▸ **Your objective**: Your copy of the lines below must match them exactly and contain no images.

Start of Source data

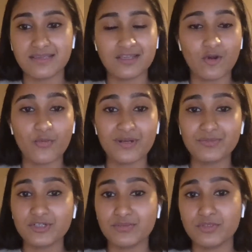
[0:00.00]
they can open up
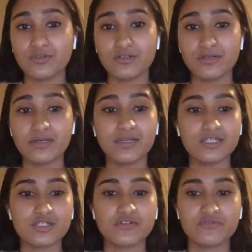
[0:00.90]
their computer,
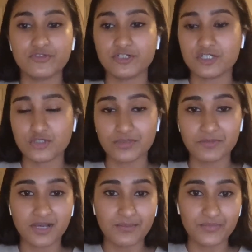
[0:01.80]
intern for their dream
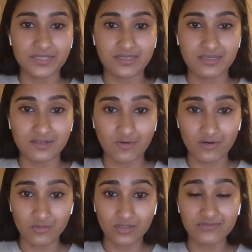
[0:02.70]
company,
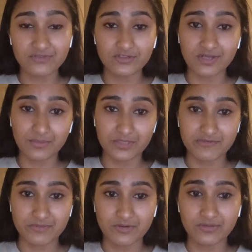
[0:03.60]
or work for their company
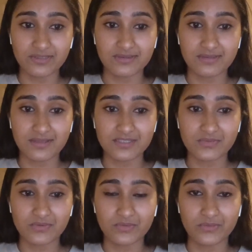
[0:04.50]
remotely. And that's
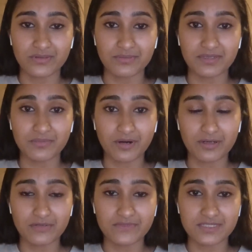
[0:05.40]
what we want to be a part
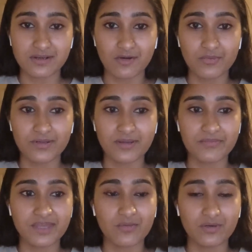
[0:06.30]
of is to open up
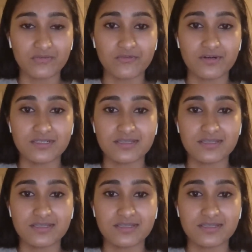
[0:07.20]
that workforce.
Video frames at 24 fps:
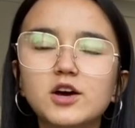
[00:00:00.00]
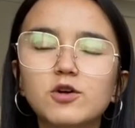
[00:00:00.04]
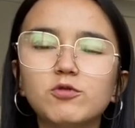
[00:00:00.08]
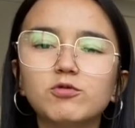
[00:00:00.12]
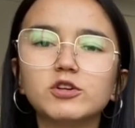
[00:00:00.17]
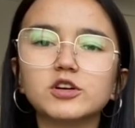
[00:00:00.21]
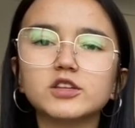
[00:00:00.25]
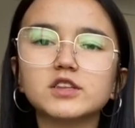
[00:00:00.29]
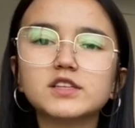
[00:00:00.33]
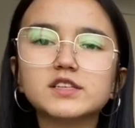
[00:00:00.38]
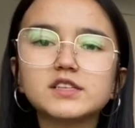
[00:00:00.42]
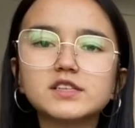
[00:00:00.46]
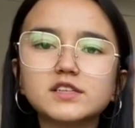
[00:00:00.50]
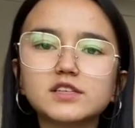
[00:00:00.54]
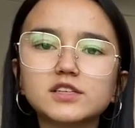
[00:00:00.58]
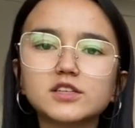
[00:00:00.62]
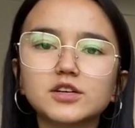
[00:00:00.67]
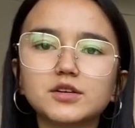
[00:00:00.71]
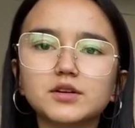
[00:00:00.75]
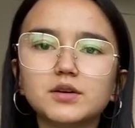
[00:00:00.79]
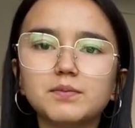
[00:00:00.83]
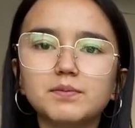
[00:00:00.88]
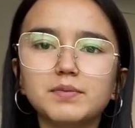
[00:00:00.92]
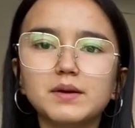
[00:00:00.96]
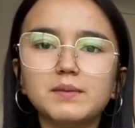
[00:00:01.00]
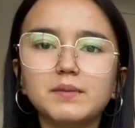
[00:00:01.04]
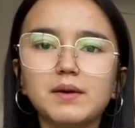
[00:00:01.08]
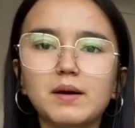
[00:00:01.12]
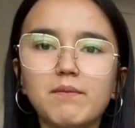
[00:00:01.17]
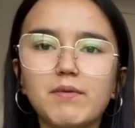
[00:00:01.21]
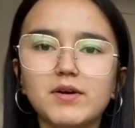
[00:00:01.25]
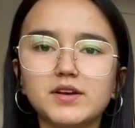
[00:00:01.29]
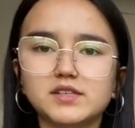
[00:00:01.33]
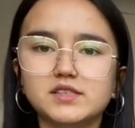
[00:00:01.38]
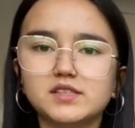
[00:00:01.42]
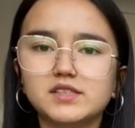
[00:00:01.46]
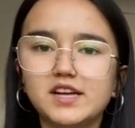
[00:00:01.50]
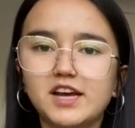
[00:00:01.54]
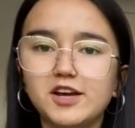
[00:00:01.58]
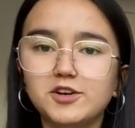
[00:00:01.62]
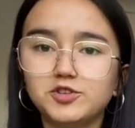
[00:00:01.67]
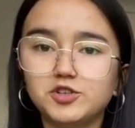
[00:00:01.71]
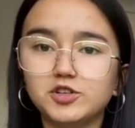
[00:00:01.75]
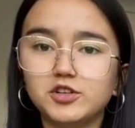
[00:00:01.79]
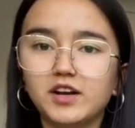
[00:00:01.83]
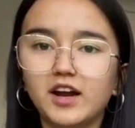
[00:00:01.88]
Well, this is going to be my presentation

End of Source data

▸ **The completed task**:
[0:00.00]
they can open up
[0:00.90]
their computer,
[0:01.80]
intern for their dream
[0:02.70]
company,
[0:03.60]
or work for their company
[0:04.50]
remotely. And that's
[0:05.40]
what we want to be a part
[0:06.30]
of is to open up
[0:07.20]
that workforce.
Video frames at 24 fps:
[00:00:00.00]
[00:00:00.04]
[00:00:00.08]
[00:00:00.12]
[00:00:00.17]
[00:00:00.21]
[00:00:00.25]
[00:00:00.29]
[00:00:00.33]
[00:00:00.38]
[00:00:00.42]
[00:00:00.46]
[00:00:00.50]
[00:00:00.54]
[00:00:00.58]
[00:00:00.62]
[00:00:00.67]
[00:00:00.71]
[00:00:00.75]
[00:00:00.79]
[00:00:00.83]
[00:00:00.88]
[00:00:00.92]
[00:00:00.96]
[00:00:01.00]
[00:00:01.04]
[00:00:01.08]
[00:00:01.12]
[00:00:01.17]
[00:00:01.21]
[00:00:01.25]
[00:00:01.29]
[00:00:01.33]
[00:00:01.38]
[00:00:01.42]
[00:00:01.46]
[00:00:01.50]
[00:00:01.54]
[00:00:01.58]
[00:00:01.62]
[00:00:01.67]
[00:00:01.71]
[00:00:01.75]
[00:00:01.79]
[00:00:01.83]
[00:00:01.88]
Well, this is going to be my presentation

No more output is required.